DATE: SUNDAY, December 12, 1993                   TAG: 9312120043
SECTION: NATL/INTL                    PAGE: A-6   EDITION: METRO 
SOURCE: Associated Press
DATELINE: WASHINGTON                                LENGTH: Medium


WOMAN: ABUSE AGGRAVATED LUPUS CASE WILL TEST CIVIL RIGHTS ACT, WHICH NOW

Magdalena Petrucelli's lupus had been in remission for five years - until 14 days after she accused her boss at a U.S. Army base in Texas of sexually harassing her.

Now, crippled by the potentially fatal disease, Petrucelli is among the first women taking claims of discrimination-caused disease to federal court under a new law that awards damages for physical harm from sexual harassment.

"This is a tragic example of the very real physical results of what discrimination can do to a person," said Ellen Vargas of the National Women's Law Center. "We never heard about this before, because the law didn't allow it."

In 1991, the Civil Rights Act was amended to award damages as well as lost wages to women who proved harassment. As the first cases from that change filter into court, doctors are stepping up efforts to prove harassment causes disease.

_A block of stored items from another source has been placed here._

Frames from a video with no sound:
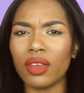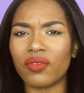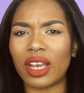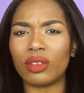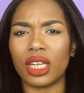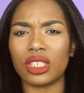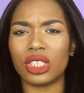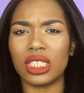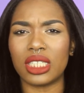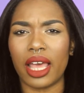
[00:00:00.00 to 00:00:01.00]

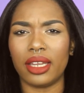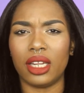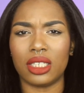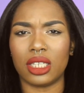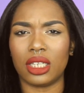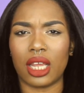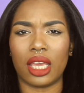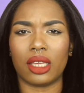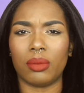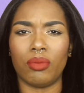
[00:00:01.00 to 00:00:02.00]
foundation is that it doesn't
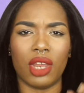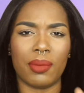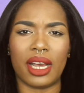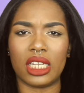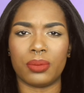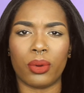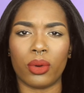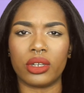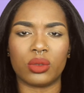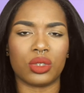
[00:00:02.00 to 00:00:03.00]
like minimize
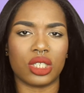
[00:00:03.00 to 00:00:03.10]
pores,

"There is convincing evidence that harassment represents a serious threat to women's health," said Dr. Louise Fitzgerald of the University of Illinois.

Petrucelli's case began last year when she complained about her supervisor, who had been demoted for sexually harassing several employees three years earlier at the Fort Hood, Texas, Army base.

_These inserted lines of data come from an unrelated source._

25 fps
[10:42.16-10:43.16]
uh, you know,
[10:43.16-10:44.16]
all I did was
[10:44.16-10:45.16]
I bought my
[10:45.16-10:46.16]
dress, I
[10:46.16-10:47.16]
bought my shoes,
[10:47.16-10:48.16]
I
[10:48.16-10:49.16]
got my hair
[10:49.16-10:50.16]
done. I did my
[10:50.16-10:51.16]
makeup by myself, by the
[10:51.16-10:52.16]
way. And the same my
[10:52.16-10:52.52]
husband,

Petrucelli was a sales clerk at Fort Hood's post exchange. In a complaint filed with the Army and Air Force Exchange Service in September 1992, she said Lawrence Perry twice touched her buttocks and once grabbed her around the waist.

Her lupus, a disease in which the immune system attacks the body, returned two weeks after she filed the complaint. Her kidneys are failing; her pancreas, liver, gall bladder and joints are damaged; and she has come close to death, her doctors say.

Last month, the Army and Air Force Exchange Service ruled that Perry did harass Petrucelli, that the stress aggravated her lupus, and that the agency "failed to avoid liability by taking immediate and appropriate corrective action."

It awarded her $63,000 in damages, most for medical bills.

But Petrucelli's lawyers say she deserves $300,000 - the maximum the Civil Rights Act allows - because her medical bills are approaching $90,000 already. They plan to file suit in U.S. District Court in Waco, Texas, next week.

The Army and Air Force Exchange Service refused comment. Perry, a retired Army sergeant, was fired but is appealing and has denied ever touching Petrucelli in a sexual manner.

Doctors say stress can initiate depression, headaches, weight loss and problems with sleeping and digestion, plus contribute to heart attack and other diseases, including lupus. In fact, doctors routinely advise lupus patients to avoid stress.

But proving stress is responsible for a disease's return, or whether it would have returned anyway, is tricky, Fitzgerald acknowledged.